The free NDA template generator supports both formats. Select mutual or one-way at the top of the form and the generated clauses reflect the correct structure for each type. For freelance and agency work, a one-way NDA signed by the contractor before the client shares any confidential project information is standard practice. The generator includes fields for both parties' names and roles (disclosing party and receiving party) and generates the correct party references throughout the document.
Frequently asked questions
An NDA (non-disclosure agreement) is a contract where one or both parties agree to keep specified information confidential. One is needed before sharing information that would harm you if it became public: unreleased product plans, source code, client lists, financial projections, trade secrets, or any proprietary business information. NDAs are commonly signed before merger discussions, partnership evaluations, hiring contractors for confidential projects, and investor presentations.

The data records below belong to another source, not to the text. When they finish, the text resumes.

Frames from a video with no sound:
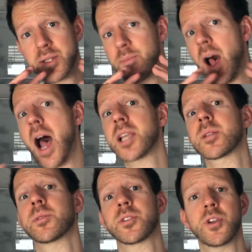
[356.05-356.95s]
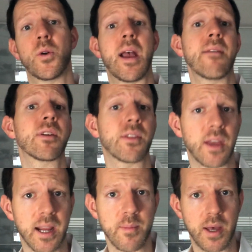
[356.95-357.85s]
impossible to know
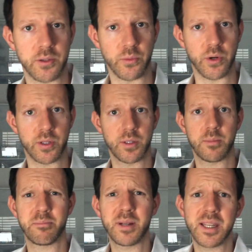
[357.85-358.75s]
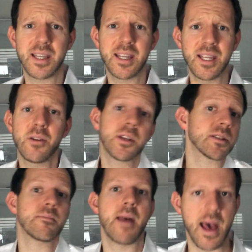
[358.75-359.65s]
everything about the world, but it
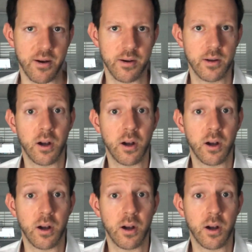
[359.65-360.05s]
doesn't matter.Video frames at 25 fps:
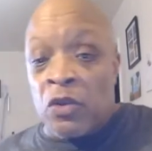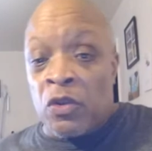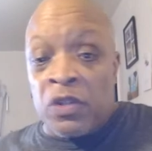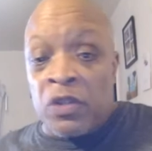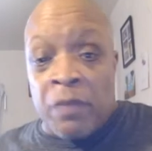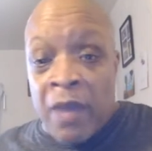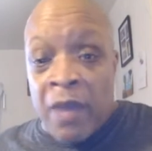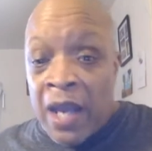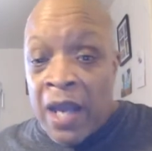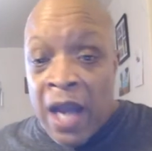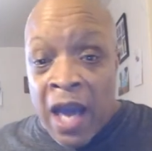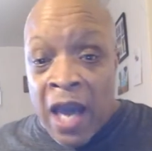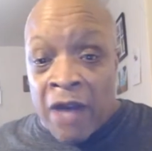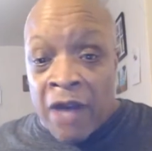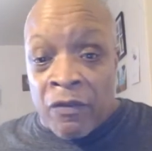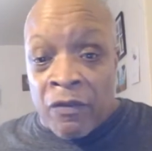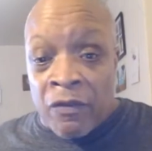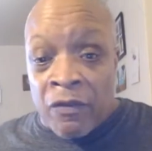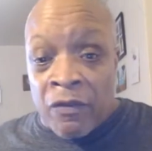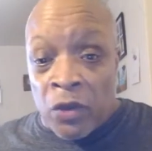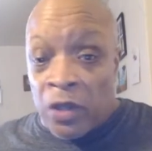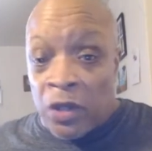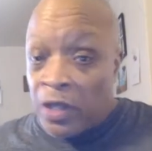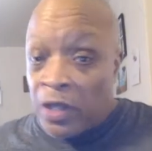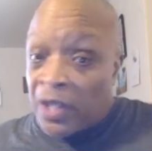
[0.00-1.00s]
is made out of
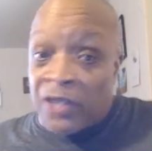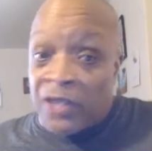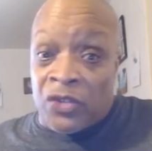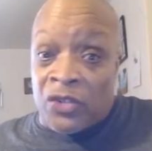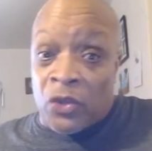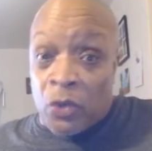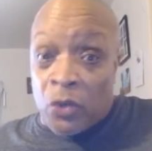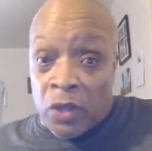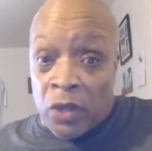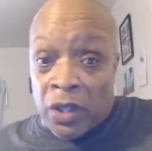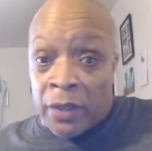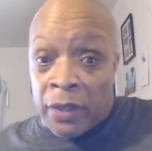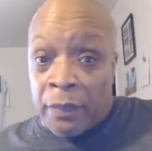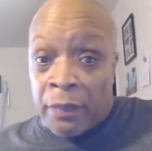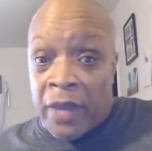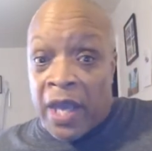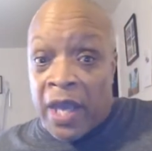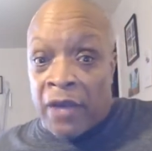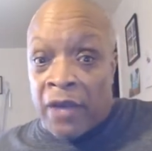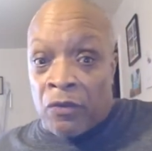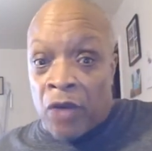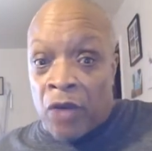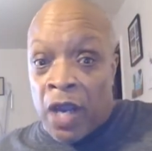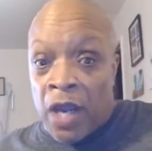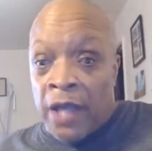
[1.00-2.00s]
acrylic. It's acrylic
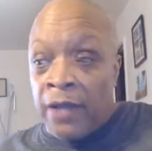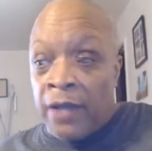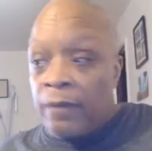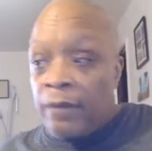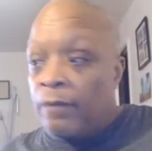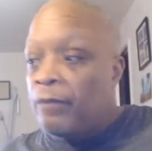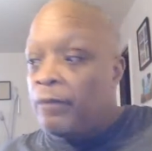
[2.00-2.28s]
paint, right?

A mutual NDA binds both parties, each agrees to keep the other's information confidential. This is used when both parties will share sensitive information, such as in merger negotiations or partnership discussions. A one-way NDA binds only the receiving party and is appropriate when only one party is disclosing information, such as a client sharing proprietary project details with a contractor. Choose the type that matches the actual flow of information in your situation.
Most commercial NDAs have durations of one to five years. Standard freelance NDAs typically run for two to three years from the date of signing or from the date of disclosure. For trade secrets that do not expire, some NDAs include perpetual confidentiality clauses for specifically defined information, combined with a fixed term for general confidential information. The NDA generator includes a duration field where you specify the term in years.
A signed NDA based on a well-drafted template is generally enforceable in most jurisdictions when it meets the requirements of a valid contract: offer, acceptance, and consideration (the mutual exchange of the agreement itself constitutes consideration). The specific enforceability, available remedies, and jurisdictional requirements vary. For NDAs covering significant trade secrets or large financial exposure, having an attorney review and tailor the document to your jurisdiction is recommended.